Il y avait en réalité deux chevaux, mais un seul cavalier. La jument baie que montait ce dernier avait pilé juste devant Élisa Legrand, la recouvrant de gros paquets de neige humide et glaciale, qui s'étaient infiltrés partout et lui avaient arraché un cri de protestation et de rage : elle venait de trébucher et s'était retrouvée, de façon bien peu esthétique, les quatre fers en l'air, après s'être vivement reculée pour éviter ce cavalier incapable de tirer correctement sur ses rênes. Celui-ci, sans même un regard pour elle, s'était jeté à bas de sa monture, décrochant dans le même geste fluide le lasso qui pendait à sa selle, avant de se précipiter vers la jeune femme en perdition sur le lac gelé.

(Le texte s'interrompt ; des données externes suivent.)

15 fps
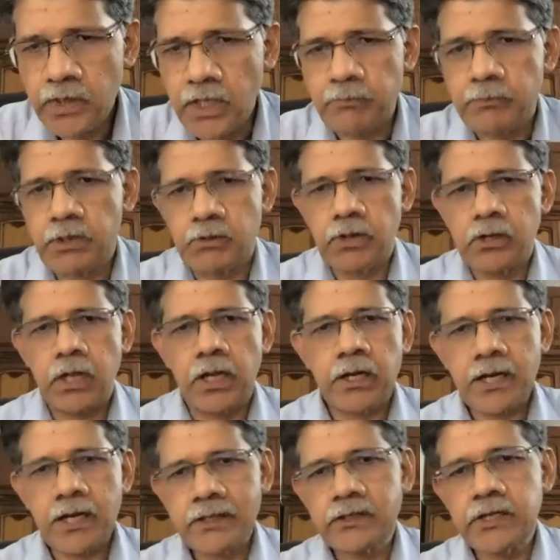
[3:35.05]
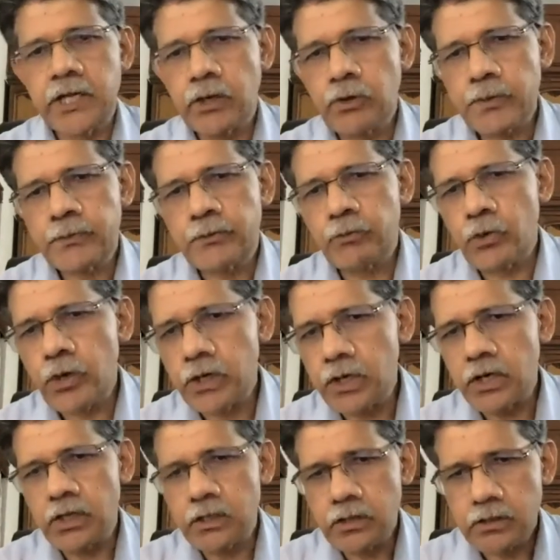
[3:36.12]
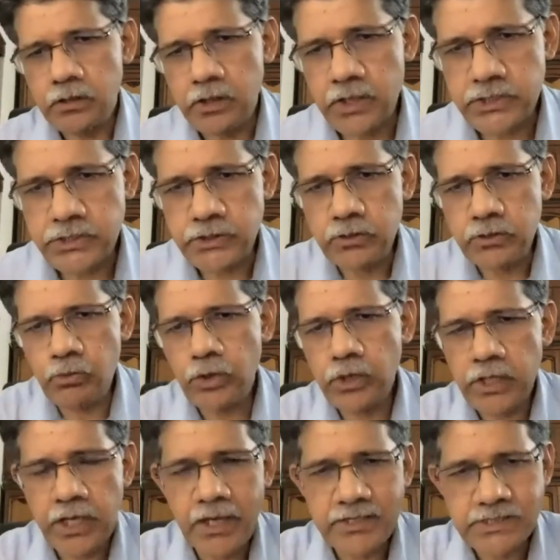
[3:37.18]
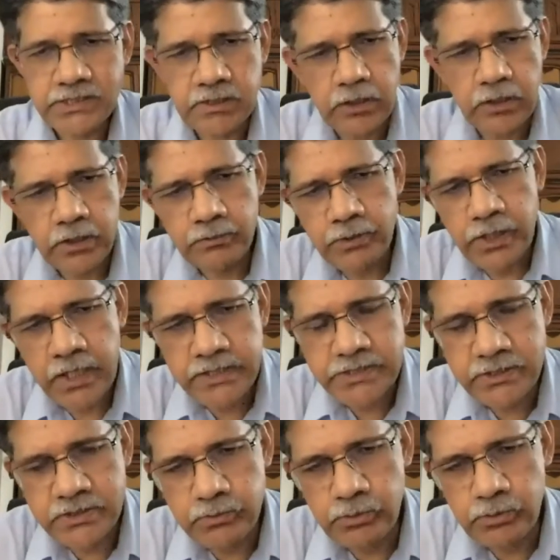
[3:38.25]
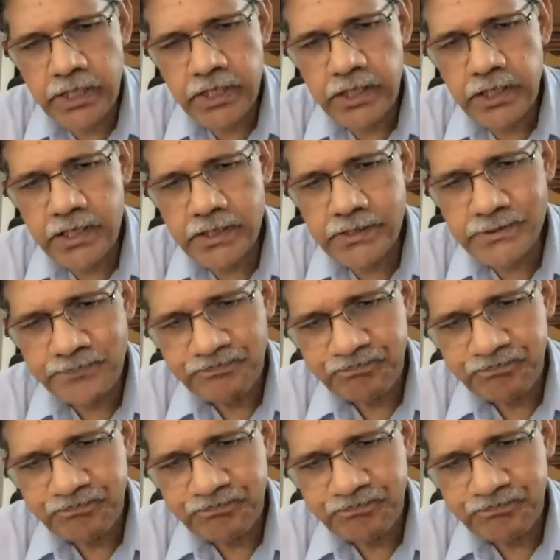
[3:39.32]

I mean, unlike the developed world, the rest of the world has a lot of inaccessible areas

« Candy ! » hurla-t-il en arrivant près du bord du lac sur lequel il ne fit pas la folie de s'avancer.

C'était bien assez d'une personne, prisonnière de cette eau glacée. Qu'avait-il bien pu lui passer par la tête pour s'aventurer ainsi sur de la glace non encore stabilisée ? Elle n'était pourtant pas née de la dernière pluie et savait le danger qui guettait l'imprudent trop audacieux ! Fort heureusement, le sol à cet endroit descendait en pente douce et Candy, quoique relativement éloignée du bord, n'avait de l'eau que jusqu'à la taille. Mais, même jusqu'à la taille, c'était déjà bien trop par cette température glaciale. Sans perdre une minute il fit tournoyer son lasso, et d'un geste sec et adroit du poignet l'envoya droit au but, comme il l'avait déjà fait des milliers de fois. Dès que la jeune fille eut passé la corde sous ses bras, il raffermit sa prise et après s'être calé contre un rocher, il commença à tendre la corde pour aider son amie à se hisser hors de l'eau. Après maints efforts, elle finit par se retrouver sur la neige et il se mit à tirer avec plus de vigueur sur la corde pour ramener au plus vite près de lui la pauvre Candy. Elle tenait toujours entre ses doigts crispés par le froid le précieux paquet pour lequel elle venait de risquer sa vie.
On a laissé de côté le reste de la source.